> [Data provided]
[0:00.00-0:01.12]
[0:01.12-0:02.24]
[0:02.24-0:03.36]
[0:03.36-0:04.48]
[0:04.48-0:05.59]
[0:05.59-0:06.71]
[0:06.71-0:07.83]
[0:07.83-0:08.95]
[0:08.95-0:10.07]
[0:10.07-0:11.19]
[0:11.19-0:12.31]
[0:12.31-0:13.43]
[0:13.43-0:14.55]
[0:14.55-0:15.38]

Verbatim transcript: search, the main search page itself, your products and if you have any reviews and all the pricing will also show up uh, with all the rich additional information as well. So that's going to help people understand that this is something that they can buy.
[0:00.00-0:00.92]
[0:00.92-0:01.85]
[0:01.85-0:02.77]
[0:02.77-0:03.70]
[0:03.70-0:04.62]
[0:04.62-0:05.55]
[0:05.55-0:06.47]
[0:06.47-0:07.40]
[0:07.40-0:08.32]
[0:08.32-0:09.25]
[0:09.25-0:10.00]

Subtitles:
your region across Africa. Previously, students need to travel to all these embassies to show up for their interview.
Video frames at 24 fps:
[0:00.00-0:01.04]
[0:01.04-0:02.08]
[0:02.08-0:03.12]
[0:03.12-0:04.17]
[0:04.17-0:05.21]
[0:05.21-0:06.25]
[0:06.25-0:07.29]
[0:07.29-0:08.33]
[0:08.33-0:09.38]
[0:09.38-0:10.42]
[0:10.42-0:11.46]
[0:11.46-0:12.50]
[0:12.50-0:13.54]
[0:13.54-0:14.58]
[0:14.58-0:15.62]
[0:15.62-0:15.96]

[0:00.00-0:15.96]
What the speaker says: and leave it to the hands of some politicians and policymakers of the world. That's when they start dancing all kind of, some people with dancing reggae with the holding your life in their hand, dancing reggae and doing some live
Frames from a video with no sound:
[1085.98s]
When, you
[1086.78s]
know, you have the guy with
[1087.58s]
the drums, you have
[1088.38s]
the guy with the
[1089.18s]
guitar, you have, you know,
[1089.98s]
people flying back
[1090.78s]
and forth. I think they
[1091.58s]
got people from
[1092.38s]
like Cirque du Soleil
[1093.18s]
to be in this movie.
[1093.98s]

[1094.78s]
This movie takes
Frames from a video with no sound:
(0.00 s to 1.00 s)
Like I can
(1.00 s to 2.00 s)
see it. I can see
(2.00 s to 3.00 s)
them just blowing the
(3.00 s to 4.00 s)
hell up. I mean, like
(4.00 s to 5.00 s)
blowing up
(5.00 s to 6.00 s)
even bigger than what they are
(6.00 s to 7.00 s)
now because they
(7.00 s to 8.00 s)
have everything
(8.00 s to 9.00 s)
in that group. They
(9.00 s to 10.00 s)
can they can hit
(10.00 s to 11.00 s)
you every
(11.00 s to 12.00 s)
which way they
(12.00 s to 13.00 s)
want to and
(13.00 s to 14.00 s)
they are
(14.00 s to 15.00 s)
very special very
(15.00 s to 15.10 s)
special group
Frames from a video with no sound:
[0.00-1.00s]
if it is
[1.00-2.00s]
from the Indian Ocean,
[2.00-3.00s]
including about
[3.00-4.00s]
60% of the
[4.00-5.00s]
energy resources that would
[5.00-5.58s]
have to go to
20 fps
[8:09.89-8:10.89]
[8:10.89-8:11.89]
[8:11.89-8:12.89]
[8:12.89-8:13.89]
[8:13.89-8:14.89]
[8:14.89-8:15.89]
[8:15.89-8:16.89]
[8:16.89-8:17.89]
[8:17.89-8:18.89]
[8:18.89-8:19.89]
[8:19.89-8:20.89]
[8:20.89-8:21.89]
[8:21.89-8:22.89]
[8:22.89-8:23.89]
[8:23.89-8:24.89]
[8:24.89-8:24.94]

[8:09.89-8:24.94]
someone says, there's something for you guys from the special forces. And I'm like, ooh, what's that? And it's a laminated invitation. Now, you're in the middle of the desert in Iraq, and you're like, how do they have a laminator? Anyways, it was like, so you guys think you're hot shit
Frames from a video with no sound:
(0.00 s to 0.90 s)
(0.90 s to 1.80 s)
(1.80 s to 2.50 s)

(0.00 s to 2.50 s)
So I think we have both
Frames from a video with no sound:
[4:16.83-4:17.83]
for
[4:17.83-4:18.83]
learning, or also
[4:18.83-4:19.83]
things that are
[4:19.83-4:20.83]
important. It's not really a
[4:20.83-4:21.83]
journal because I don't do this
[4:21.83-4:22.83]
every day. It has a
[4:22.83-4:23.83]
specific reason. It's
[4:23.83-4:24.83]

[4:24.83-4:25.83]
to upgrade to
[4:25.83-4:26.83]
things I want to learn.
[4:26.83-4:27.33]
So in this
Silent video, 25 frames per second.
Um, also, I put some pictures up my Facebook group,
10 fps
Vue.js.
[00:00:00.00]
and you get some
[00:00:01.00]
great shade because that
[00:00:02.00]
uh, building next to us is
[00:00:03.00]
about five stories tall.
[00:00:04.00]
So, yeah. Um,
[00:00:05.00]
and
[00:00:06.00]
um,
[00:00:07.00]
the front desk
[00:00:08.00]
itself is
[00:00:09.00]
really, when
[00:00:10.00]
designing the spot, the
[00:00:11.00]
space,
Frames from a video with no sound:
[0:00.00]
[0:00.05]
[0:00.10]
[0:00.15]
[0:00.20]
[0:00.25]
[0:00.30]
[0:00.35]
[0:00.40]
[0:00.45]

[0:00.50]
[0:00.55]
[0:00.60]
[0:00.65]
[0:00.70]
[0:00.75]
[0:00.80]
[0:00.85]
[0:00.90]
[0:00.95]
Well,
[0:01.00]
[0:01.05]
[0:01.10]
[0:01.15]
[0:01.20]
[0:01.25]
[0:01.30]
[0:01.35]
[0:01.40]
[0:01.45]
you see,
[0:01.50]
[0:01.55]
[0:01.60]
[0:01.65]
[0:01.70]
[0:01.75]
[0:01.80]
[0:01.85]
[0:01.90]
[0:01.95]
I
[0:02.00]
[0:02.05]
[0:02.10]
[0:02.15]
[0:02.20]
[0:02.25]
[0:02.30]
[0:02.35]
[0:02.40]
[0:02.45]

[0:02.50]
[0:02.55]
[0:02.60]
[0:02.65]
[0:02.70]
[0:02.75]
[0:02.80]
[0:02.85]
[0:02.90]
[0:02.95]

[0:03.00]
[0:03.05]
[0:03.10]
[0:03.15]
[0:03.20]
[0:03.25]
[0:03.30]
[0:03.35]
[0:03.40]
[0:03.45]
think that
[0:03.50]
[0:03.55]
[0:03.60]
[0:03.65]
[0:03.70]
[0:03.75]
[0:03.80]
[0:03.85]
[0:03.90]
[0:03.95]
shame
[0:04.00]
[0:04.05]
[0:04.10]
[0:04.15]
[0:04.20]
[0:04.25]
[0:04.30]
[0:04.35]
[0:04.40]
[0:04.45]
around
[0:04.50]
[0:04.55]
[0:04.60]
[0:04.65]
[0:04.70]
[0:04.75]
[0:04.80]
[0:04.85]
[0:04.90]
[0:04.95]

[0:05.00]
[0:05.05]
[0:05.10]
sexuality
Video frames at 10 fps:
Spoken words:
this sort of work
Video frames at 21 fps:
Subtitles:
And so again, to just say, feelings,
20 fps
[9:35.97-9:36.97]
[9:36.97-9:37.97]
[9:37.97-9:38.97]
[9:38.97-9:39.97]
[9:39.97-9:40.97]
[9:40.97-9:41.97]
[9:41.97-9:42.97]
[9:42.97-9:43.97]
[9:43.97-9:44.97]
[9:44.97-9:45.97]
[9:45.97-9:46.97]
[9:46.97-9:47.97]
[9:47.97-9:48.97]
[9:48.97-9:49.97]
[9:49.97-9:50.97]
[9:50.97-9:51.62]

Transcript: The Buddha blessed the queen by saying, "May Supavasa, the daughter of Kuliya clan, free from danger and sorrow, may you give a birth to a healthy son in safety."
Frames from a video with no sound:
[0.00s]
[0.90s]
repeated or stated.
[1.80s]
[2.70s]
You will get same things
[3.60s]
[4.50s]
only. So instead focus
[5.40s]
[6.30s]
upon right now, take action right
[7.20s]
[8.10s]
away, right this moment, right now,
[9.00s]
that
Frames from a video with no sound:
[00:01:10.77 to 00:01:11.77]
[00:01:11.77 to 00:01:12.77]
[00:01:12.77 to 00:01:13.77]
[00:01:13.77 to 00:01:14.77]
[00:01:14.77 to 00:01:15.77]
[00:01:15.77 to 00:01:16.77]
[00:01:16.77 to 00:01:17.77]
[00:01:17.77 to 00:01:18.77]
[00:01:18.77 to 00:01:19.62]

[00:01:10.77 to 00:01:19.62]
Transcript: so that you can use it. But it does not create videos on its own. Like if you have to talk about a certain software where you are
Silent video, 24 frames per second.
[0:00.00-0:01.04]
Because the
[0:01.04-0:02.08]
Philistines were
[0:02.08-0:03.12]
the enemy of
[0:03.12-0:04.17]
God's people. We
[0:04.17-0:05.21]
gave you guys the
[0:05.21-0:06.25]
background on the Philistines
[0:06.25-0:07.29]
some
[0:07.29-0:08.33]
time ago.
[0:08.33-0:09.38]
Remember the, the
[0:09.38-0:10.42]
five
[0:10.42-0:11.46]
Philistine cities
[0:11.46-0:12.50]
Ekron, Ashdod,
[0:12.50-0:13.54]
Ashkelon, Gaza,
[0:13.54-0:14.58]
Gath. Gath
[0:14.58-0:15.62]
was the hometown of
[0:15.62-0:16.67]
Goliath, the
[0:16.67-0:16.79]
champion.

> [Problem to work on] Please reproduce exactly the lines above, beginning with the first and ending with the line that contains "[0:14.55-0:15.38]", and include nothing outside that range.

> [Task response]
[0:00.00-0:01.12]
[0:01.12-0:02.24]
[0:02.24-0:03.36]
[0:03.36-0:04.48]
[0:04.48-0:05.59]
[0:05.59-0:06.71]
[0:06.71-0:07.83]
[0:07.83-0:08.95]
[0:08.95-0:10.07]
[0:10.07-0:11.19]
[0:11.19-0:12.31]
[0:12.31-0:13.43]
[0:13.43-0:14.55]
[0:14.55-0:15.38]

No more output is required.